Tuesday, February 28, 2017

R. Scott Hanson's "City of Gods"

R. Scott Hanson is a Lecturer in History at the University of Pennsylvania and an Affiliate of the Pluralism Project at Harvard University.

He applied the “Page 99 Test” to City of Gods: Religious Freedom, Immigration, and Pluralism in Flushing, Queens, his first book, and reported the following:
From page 99 (Chapter 3: “Beyond Protestant-Catholic-Jew: The Immigration Act of 1965 and the Religions of New Immigrants in Flushing”):
“Little Kashi”: Hinduism in Flushing
There were thirty-two Indian families in our building of fifty apartments, so specialized as to language, religion, caste, and profession that we did not need to fraternize with anyone but other educated Punjabi-speaking Hindu Jats. There were six families more or less like [ours] (plus Punjabi-speaking Sikh families who seemed friendly in the elevator and politically tame, though we didn’t mingle), and three of the families also had aged parents living in.
—Bharati Mukherjee, Jasmine
In Jasmine, Bharati Mukherjee’s novel about a Punjabi Hindu woman’s life as an Indian immigrant in late-twentieth-century America, the main character lives briefly in Flushing and encounters an already large and well-established South Asian community. Amazed by the variety of ethnic stores and services in the Indo-Pak-Bangla-Afghani shopping district on Main Street (perhaps the first Little India in America, though not the largest), Jasmine later reflects back on her time there: “Flushing was safe, a cocoon to hatch out of.” The community had become so settled that the degree of replicating an entire culture approached what sociologists would call “institutional completeness,” with South Asian groceries; appliance, video, jewelry, and sari stores; beauty salons; newsstands; car services; restaurants; and sweet shops—as well as places of worship and other ethnic organizations. Like other upwardly mobile immigrants who eventually find the familiarity of the ethnic enclave stifling, Jasmine grows restless and soon takes “the #7 train out of the ghetto.” Many who come back still remember Flushing as a primarily South Asian community, and they are surprised to see how it has absorbed other new immigrant groups. Taiwanese and Korean immigrants eventually took over more area as their businesses and institutions grew in central downtown Flushing, but in the 1970s through the 1980s (Jasmine was published in 1989), South Asians were the most visible new immigrant group, and their presence was felt more.
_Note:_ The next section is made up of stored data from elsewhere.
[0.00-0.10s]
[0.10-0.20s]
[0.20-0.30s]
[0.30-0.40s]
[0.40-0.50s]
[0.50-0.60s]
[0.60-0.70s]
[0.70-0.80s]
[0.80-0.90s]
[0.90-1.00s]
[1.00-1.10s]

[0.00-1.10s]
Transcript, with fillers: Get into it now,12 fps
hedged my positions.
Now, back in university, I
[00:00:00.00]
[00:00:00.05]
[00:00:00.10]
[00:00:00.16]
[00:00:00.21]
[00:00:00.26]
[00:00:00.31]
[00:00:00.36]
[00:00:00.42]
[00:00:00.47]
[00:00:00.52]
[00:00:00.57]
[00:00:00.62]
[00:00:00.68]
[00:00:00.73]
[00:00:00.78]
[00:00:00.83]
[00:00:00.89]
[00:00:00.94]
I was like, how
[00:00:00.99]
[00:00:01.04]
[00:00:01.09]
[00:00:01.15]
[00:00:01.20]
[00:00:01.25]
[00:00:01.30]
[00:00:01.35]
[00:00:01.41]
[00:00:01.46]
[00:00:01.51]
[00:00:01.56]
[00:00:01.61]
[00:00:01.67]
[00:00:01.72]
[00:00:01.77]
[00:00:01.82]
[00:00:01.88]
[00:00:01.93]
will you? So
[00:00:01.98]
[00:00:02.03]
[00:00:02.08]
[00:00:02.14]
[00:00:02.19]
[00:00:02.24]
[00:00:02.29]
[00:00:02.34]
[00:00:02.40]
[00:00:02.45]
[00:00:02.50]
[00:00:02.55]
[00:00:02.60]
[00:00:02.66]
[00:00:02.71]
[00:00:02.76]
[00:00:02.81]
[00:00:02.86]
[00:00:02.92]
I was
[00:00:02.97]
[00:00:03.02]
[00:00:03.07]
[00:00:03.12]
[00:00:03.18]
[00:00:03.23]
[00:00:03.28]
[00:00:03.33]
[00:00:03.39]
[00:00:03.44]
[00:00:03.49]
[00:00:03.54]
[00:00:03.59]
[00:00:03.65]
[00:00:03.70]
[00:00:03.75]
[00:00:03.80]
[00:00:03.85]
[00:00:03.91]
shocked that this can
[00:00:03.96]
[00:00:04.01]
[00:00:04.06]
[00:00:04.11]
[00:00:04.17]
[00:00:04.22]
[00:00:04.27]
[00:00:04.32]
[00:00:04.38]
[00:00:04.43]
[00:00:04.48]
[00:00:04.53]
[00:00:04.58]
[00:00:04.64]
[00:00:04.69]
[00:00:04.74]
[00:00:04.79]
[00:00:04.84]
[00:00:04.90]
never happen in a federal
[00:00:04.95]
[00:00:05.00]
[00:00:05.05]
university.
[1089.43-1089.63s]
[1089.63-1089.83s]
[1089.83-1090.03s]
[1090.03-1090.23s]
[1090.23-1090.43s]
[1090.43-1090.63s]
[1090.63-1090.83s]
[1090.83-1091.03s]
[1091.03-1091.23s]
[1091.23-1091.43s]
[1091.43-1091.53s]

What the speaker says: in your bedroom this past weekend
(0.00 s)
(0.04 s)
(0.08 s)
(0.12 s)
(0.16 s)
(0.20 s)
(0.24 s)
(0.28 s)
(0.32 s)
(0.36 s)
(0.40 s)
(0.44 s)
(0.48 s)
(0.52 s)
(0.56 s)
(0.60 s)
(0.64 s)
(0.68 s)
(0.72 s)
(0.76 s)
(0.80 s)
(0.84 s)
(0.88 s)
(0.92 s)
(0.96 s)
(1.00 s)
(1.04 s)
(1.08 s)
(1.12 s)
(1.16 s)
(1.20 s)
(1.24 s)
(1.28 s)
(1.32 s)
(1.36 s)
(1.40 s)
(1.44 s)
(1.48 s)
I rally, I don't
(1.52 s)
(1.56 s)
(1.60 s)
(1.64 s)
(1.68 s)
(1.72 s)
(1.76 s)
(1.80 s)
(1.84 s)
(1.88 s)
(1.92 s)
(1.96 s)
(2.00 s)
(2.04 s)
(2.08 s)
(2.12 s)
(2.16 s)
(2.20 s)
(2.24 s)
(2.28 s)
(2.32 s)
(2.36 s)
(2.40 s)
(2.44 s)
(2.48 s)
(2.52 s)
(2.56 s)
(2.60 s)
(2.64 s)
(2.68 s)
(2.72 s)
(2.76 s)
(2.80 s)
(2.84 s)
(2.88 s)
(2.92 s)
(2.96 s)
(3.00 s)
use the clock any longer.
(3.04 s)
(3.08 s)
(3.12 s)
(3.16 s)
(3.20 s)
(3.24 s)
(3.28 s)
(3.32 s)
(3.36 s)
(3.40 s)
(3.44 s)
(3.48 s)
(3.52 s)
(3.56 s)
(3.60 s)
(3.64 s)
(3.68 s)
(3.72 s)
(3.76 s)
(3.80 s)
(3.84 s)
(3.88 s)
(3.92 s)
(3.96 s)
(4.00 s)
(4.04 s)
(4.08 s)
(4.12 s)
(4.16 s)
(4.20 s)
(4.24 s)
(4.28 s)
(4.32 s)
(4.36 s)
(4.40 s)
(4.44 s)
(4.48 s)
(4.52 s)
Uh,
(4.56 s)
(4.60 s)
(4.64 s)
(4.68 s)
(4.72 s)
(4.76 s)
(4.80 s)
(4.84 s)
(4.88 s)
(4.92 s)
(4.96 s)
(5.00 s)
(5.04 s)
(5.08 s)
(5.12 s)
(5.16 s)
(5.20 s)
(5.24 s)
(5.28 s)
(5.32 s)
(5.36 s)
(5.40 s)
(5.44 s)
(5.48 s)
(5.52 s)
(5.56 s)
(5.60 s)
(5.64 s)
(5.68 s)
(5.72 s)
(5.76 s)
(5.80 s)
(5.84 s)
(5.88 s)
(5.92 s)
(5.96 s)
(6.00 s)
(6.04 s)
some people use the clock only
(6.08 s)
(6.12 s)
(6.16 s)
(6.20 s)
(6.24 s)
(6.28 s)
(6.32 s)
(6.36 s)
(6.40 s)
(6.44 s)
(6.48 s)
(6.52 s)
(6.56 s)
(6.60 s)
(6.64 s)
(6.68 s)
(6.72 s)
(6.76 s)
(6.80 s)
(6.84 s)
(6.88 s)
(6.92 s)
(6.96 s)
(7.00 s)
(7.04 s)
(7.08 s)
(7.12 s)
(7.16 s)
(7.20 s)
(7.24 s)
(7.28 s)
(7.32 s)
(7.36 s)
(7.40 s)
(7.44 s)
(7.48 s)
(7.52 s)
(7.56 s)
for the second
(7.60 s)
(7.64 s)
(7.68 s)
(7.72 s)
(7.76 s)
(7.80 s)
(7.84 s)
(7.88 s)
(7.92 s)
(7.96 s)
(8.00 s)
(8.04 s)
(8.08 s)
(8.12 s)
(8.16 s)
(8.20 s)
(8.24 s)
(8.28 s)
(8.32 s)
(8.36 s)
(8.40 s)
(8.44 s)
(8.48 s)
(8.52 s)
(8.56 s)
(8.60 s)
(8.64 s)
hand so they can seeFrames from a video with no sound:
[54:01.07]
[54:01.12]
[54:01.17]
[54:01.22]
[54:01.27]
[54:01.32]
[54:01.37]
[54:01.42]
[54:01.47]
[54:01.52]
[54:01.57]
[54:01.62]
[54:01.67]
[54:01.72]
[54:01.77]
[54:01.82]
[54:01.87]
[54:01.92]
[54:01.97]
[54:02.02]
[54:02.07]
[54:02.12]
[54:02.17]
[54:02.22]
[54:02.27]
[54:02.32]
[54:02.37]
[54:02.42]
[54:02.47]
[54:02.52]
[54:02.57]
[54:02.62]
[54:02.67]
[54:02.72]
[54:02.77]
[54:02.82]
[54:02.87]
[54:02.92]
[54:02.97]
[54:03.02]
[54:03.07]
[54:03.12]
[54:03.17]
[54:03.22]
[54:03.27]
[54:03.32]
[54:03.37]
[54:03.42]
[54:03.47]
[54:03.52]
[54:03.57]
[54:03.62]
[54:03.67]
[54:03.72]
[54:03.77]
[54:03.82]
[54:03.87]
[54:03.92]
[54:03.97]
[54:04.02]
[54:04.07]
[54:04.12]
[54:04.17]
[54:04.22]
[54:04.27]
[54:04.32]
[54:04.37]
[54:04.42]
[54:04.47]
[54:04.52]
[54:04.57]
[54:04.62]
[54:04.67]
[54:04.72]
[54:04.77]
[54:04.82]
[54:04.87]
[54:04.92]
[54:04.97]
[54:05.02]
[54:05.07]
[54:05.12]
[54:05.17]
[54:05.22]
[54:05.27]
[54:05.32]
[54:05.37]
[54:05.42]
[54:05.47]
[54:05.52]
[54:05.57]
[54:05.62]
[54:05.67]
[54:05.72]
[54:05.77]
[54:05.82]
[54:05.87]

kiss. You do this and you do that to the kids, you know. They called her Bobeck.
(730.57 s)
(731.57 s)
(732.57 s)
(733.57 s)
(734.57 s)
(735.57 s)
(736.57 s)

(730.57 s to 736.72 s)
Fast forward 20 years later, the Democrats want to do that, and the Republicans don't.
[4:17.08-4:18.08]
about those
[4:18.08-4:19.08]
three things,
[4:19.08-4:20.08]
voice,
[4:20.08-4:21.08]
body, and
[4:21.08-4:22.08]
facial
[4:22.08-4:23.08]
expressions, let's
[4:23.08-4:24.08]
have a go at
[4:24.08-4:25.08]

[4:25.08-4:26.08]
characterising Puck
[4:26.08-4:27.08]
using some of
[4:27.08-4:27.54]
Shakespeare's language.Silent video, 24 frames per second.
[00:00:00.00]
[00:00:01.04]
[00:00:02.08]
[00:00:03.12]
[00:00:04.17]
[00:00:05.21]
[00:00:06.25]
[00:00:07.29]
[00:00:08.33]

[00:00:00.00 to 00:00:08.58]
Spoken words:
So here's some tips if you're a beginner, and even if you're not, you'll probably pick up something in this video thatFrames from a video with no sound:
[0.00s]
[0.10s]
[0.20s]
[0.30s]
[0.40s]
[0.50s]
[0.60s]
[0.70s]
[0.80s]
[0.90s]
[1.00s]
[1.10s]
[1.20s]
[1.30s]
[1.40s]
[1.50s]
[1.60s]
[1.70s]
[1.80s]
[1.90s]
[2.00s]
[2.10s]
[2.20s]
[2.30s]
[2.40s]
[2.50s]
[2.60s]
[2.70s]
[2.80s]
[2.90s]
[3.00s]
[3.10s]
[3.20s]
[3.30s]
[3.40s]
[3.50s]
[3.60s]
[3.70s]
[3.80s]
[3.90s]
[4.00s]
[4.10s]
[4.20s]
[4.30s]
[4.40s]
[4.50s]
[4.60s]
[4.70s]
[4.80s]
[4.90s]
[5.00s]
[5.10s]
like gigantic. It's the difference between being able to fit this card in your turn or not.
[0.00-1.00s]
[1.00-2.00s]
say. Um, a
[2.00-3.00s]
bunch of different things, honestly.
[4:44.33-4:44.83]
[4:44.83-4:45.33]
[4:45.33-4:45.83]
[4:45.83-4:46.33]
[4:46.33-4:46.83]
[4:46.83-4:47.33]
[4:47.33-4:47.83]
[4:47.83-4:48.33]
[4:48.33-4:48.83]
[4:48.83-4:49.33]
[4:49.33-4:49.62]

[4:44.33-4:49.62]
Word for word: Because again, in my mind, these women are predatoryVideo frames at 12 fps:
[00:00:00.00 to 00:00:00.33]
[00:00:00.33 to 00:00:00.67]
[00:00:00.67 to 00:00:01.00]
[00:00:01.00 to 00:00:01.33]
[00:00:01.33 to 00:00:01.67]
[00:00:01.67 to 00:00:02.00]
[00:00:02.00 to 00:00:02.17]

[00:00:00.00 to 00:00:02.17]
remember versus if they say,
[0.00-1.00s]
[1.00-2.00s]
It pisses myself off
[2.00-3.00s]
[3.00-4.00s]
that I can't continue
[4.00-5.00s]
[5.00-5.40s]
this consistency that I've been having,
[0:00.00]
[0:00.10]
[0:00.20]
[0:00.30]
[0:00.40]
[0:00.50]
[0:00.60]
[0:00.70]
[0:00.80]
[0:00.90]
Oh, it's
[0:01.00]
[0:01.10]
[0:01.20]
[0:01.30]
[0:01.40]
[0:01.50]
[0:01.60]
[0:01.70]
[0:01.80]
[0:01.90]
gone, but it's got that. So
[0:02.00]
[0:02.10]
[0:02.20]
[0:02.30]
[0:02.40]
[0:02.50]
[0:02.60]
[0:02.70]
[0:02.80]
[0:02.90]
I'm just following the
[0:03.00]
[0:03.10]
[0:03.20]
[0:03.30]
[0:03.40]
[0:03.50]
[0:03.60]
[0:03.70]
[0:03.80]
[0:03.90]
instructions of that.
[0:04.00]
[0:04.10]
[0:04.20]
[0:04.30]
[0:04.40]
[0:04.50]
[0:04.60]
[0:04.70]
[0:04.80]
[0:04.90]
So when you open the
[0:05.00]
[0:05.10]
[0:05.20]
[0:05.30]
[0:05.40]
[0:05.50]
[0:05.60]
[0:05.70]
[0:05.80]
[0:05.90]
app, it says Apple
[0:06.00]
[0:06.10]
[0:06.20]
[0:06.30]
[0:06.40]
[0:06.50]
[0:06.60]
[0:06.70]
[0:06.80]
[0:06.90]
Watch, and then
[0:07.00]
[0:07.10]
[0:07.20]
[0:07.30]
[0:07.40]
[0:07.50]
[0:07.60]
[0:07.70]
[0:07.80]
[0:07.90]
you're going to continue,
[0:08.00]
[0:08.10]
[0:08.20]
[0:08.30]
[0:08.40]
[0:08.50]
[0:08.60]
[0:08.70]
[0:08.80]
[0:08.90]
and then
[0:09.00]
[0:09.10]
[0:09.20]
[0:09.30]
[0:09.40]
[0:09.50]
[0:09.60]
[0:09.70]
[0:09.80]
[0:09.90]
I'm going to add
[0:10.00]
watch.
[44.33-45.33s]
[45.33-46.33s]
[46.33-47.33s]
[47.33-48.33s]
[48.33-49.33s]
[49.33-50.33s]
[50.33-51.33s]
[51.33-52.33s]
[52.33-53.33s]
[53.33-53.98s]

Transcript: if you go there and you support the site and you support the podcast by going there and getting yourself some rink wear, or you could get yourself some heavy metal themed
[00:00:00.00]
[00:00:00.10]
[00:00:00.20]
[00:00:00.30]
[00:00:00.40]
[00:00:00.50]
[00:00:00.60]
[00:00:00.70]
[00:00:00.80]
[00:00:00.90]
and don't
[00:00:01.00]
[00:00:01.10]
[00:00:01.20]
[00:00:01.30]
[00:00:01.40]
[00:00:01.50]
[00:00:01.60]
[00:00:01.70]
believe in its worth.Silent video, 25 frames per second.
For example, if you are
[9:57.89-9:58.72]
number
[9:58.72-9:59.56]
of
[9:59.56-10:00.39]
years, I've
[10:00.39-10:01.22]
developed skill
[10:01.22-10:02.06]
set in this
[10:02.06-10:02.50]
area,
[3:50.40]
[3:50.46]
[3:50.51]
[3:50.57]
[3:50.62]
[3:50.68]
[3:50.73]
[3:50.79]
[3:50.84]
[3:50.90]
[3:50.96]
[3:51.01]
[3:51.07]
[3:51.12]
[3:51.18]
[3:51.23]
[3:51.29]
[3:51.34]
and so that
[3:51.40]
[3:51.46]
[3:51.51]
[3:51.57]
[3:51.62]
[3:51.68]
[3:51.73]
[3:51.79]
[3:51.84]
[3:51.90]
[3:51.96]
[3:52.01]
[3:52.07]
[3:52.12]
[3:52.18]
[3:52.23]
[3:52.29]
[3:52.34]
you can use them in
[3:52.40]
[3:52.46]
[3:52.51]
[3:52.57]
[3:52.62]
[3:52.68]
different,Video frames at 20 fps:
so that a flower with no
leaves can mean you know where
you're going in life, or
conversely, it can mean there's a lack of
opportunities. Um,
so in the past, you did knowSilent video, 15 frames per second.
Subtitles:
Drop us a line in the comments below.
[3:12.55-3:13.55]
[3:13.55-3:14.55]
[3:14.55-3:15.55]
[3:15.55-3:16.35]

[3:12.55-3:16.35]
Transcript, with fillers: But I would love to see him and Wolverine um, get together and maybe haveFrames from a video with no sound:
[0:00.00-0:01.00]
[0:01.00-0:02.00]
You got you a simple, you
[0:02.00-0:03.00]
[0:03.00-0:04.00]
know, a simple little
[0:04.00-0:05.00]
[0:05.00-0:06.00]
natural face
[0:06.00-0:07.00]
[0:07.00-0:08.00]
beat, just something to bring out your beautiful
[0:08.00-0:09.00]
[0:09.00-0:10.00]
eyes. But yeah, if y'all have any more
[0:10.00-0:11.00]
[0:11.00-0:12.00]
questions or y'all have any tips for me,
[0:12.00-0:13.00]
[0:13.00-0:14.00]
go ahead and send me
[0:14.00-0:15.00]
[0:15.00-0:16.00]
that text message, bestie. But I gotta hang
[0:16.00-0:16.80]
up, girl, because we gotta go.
Similar and even larger South Asian commercial areas would form later in Jackson Heights, Richmond Hill, in two areas of Manhattan, and in nearby Edison, New Jersey, as enterprising pioneers from Flushing moved on, but it would remain the mother of the South Asian community in America. People stayed and returned to Flushing not so much for the shops but because it was also where most of the first temples, gurdwaras, and mosques were established. It was a “Little India,” but, more specifically, it also became, as a woman at one of the newer Hindu temples in Flushing put it, a “Little Kashi”—a reference to the city of Varanasi (or Benares or Banaras), India, to which Hindus make pilgrimages to visit ancient temples, bathe in the Ganges River for ritual purification, and where many hope to be taken when they die to have their cremated remains deposited in the water. Some South Asians in America still wish to make that final return to India, but, until then, Flushing would be the principal spiritual location for the greater tristate area (New York, New Jersey, and Connecticut) and beyond.
This section on page 99 is a nice excerpt. I love the quotation from Bharati Mukherjee’s novel, Jasmine, about the early South Asian Indian and Pakistani immigrant community in Flushing in the 1970s-80s. I’m especially happy to offer this small tribute to her work, as Bharati Mukherjee passed away on January 28 at the age of 76. Despite the main character’s somewhat negative view of Flushing and the insular immigrant community then, Mukherjee’s novel captures something of that time and place in the wake of the Immigration Act of 1965 when new immigrants would begin to transform the religious landscape of the Flushing from Protestant-Catholic-Jewish to a microcosm of world religions.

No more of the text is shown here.